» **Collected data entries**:
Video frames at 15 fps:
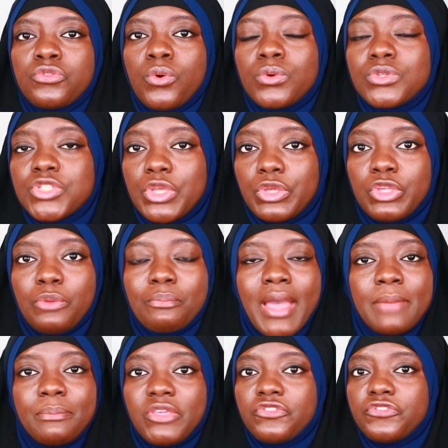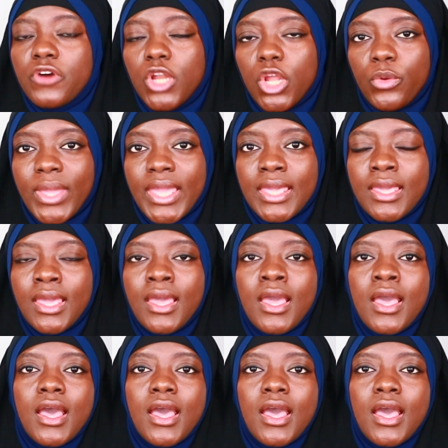thought you might be following.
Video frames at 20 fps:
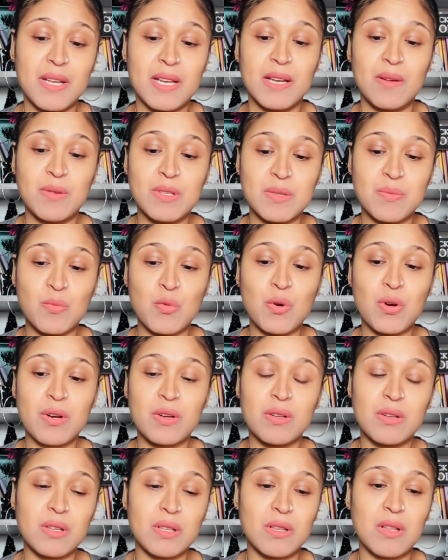It was
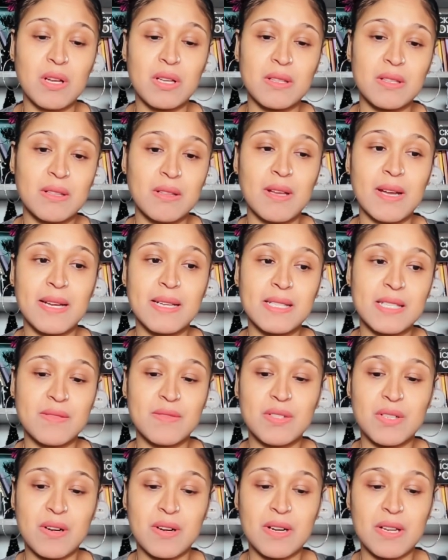more along the lines of
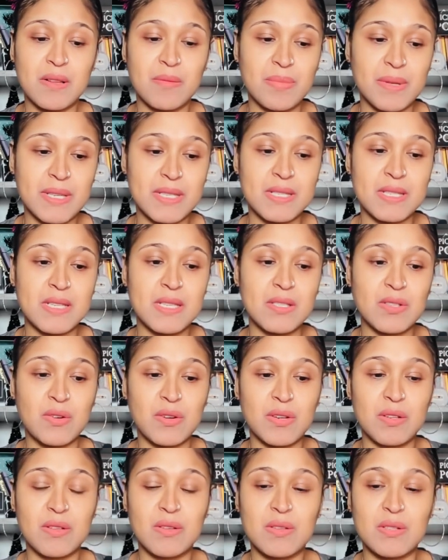starting a business
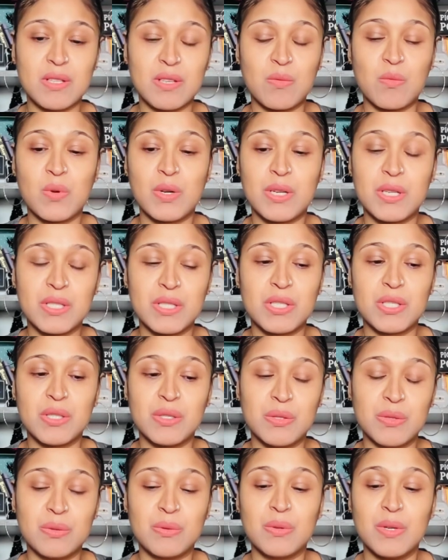or those that wanted
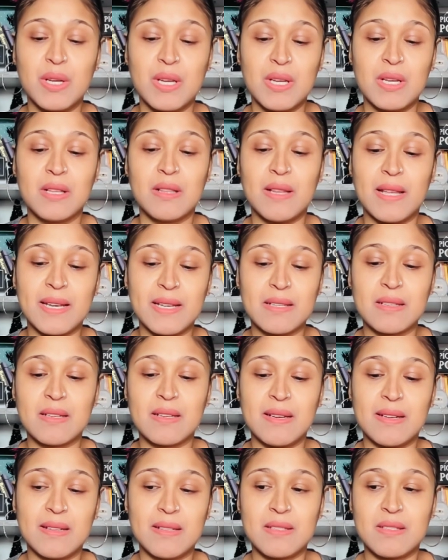to, like,
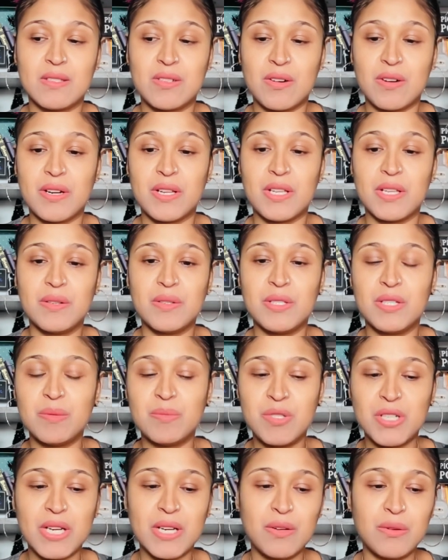start a
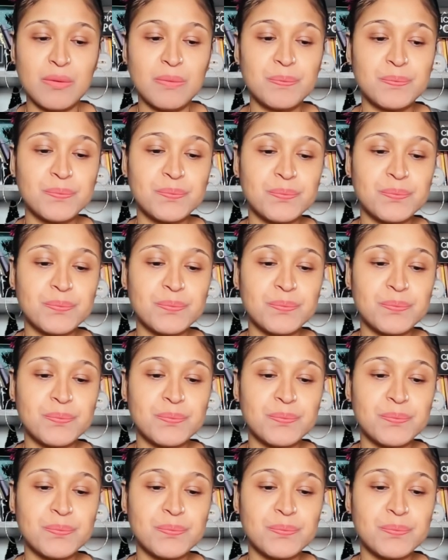YouTube channel.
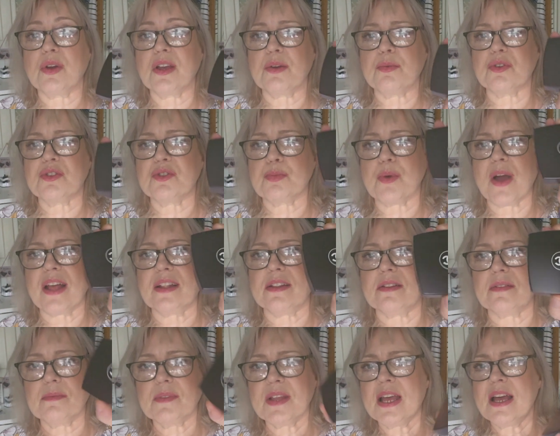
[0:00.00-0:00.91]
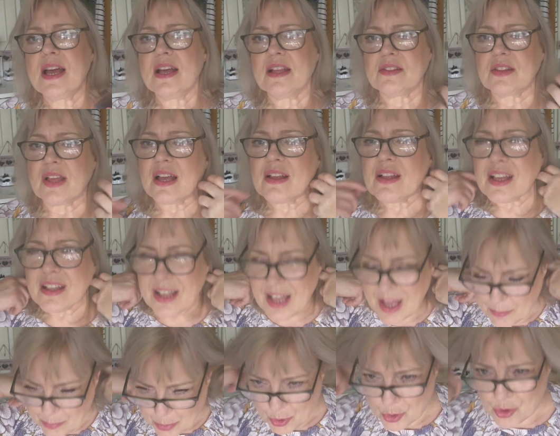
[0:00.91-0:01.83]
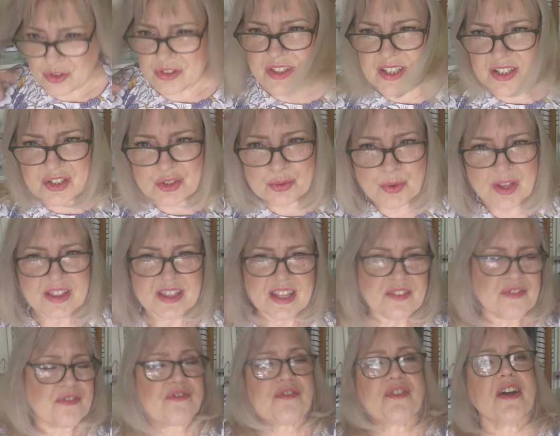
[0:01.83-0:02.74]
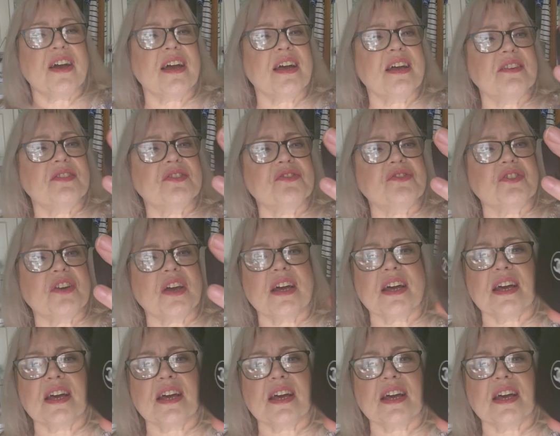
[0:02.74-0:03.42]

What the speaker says: it was when I bought this, when they first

» **Task prompt**:
Starting with the line that holds "[0:00.91-0:01.83]", return each line exactly through the final line of the entries above; pictures are not part of the output.

» **Written answer**:
[0:00.91-0:01.83]
[0:01.83-0:02.74]
[0:02.74-0:03.42]

What the speaker says: it was when I bought this, when they first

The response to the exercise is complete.